My cousin H said that, when I texted her a picture of my new plates, they had blue rose plates when she was growing up; that seems very familar to me; I remember our visits to Ontario and her home back then... 

I got the pansy plate to match +Patrick's teacup that I got from his kitchen when he died.  It matches so well, I am really happy to have this.  

The 2nd of September marked 4 months before I turn 45.  Time goes so quickly.  I started this blog before I was 30 years old!
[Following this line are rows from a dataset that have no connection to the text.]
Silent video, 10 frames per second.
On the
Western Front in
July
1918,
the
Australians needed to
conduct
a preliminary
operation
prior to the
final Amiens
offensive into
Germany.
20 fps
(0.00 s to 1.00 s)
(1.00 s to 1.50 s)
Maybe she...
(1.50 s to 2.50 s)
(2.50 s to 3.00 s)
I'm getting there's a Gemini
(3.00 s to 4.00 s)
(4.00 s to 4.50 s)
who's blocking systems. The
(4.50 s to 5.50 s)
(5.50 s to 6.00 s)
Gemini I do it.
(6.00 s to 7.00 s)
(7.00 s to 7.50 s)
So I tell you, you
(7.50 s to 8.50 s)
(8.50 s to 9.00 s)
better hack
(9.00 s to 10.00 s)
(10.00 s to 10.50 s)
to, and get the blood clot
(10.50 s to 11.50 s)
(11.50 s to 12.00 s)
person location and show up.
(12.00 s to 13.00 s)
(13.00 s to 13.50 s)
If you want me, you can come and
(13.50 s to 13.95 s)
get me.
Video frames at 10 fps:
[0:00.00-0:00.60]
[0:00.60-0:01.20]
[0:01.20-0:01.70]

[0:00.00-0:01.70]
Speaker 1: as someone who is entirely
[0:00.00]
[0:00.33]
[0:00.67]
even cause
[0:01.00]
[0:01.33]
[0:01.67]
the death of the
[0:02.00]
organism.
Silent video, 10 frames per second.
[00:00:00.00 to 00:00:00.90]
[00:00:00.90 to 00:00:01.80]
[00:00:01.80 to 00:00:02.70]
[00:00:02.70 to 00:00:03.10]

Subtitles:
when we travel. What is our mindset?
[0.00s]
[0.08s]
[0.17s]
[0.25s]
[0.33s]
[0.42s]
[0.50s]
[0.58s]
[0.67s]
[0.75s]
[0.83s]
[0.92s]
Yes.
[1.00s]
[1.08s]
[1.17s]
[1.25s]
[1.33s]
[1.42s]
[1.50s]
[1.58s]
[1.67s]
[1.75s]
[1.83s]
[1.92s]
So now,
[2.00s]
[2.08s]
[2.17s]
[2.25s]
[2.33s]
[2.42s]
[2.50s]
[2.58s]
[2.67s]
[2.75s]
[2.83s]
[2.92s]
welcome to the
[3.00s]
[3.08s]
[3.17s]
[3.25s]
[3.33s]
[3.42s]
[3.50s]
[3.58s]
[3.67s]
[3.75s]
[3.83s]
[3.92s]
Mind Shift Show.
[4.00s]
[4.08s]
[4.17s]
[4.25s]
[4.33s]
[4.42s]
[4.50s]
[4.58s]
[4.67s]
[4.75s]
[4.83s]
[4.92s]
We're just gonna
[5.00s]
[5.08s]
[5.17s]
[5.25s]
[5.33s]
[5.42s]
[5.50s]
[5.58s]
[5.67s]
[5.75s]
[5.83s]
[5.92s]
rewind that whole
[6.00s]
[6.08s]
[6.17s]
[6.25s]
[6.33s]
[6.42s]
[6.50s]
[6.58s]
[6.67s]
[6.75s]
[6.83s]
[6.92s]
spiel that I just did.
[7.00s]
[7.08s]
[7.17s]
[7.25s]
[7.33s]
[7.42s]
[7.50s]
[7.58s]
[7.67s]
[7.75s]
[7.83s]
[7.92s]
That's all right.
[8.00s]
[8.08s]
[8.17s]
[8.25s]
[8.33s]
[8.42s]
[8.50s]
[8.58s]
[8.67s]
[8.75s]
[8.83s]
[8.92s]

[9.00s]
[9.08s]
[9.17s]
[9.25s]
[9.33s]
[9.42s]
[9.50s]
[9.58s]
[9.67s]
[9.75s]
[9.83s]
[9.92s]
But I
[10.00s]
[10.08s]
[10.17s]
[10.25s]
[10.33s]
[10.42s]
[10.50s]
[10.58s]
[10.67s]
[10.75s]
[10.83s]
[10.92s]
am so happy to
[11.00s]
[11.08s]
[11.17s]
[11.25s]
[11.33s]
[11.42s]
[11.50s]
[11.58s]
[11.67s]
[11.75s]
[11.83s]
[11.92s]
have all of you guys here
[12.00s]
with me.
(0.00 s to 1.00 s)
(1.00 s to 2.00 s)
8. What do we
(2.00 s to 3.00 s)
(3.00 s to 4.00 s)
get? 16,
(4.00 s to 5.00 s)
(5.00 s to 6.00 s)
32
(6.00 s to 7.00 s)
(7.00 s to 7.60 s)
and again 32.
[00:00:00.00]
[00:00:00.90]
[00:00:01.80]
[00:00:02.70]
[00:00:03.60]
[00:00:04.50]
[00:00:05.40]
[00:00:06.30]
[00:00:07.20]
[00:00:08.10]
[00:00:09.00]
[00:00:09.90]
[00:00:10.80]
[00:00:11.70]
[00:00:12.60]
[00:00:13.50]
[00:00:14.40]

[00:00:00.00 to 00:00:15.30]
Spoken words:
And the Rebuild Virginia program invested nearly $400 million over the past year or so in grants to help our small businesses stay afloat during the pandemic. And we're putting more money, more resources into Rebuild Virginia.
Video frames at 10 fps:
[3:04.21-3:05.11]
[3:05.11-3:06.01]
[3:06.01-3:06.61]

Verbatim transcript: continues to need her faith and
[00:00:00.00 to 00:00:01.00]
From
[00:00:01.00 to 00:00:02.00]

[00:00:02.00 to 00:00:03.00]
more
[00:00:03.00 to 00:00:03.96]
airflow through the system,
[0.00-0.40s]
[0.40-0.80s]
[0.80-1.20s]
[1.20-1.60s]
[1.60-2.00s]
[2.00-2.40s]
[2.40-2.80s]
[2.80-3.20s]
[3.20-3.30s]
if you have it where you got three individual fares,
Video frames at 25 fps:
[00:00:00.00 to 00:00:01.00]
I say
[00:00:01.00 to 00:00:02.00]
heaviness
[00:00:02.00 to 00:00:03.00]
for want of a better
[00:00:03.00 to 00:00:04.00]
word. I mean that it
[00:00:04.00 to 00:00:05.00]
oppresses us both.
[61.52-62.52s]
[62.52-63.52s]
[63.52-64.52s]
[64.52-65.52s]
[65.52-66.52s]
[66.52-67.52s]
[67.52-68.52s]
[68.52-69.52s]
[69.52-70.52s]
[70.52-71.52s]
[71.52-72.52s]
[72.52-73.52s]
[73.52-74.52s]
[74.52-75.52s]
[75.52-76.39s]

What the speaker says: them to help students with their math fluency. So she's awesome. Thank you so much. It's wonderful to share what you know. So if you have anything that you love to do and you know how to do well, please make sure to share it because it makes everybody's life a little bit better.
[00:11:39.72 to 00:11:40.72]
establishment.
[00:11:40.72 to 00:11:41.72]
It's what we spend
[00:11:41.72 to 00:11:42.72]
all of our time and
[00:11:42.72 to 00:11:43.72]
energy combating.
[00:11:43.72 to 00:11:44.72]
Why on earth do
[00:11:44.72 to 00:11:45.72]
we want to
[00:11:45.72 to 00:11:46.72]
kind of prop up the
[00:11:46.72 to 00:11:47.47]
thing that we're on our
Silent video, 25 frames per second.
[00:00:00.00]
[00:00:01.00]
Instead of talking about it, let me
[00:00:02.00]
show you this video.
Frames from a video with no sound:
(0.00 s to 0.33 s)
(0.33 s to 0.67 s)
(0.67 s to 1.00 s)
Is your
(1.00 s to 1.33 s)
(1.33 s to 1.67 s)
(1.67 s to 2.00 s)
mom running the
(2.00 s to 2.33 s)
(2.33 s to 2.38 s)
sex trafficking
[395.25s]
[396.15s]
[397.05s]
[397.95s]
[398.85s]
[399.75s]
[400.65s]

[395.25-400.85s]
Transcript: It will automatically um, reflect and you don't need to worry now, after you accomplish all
I think I was 28... what a difference in age is that! 

I remember Larissa, when she came to our home for Thanksgiving in 2018, saying how she used to be able to do stairs easily; old age and the infirmities that she felt were very hard for her.  Her Mother lived much longer than she did; I think at first she was expecting to have the same trajectory but she was not as strong.  And she had no living family to stay for.  It was a blessing that she is no longer suffering; when I last saw her she was bright and at peace.  I will always be glad I was able to read those prayers.  

Doing the prayers was the one of the few things that I felt that I was really supposed to do; a lot of daily life seems not as clear; but those prayers, they were as clear as the clearest lake where you see into the depths. 

God bless you all and keep you in His care!

Tuesday, September 28, 2021

The Day Before (the Funeral)

 

Tomorrow is Larissa's funeral.  At 10.  We will be there before to help set up and make sure all is well.  We are slowly praying this beautiful Akathist for Larissa, Akathist to Jesus Christ For a Loved One Who has Fallen Asleep.  If you pray for the departed and don't know of this particuar resource, I highly recommend it.  It's helped me numerous times grieve in hopeful, healthy ways.  

I have gotten the house clean.  I made a lovely small 6 inch vegan chocolate cake.  I will try to share pictures later.  I don't have them downloaded yet on my chromebook to do so. 

I am still having some hip/leg pain issues (and was not able to go to PT this week for various reasons) so if you pray for me, please pray for me with the funeral and cemetary.  It's going to be at least 4 hours between being early and by the time we have lunch outside at a resturant after the funeral.  I know one thing.  It will be a holy precious time and I am so so glad we can go to Larissa's funeral.  I can't tell you how glad. 

May God have mercy on us all and save us! 


Monday, September 27, 2021

I keep meaning to write...

 





...more about Larissa.  She has no family left now.  No one at all.  I was the only one, other than our priest, who went to her Mother's funeral.  She had one other person in her life who is missing her termendously.  ... 

Her father was a priest named Fr Nicholas.  He got cancer decades ago now and died of it.  Larissa went all the way to Boston with him for treatment; some monks there helped them a lot.  Her Mother, Mat Tatiana lived a long life and she is how I met Larissa when I was a new Bride and needed something to do.  So my priest told me to visit Larissa's Mom in nursing home.  And so the years went, and now Larissa is gone too.  

I want to write more but I know I need to go to bed now.

Life has a lot of grief and loss in it.  

For now, good night dear ones, God bless and keep you in His care.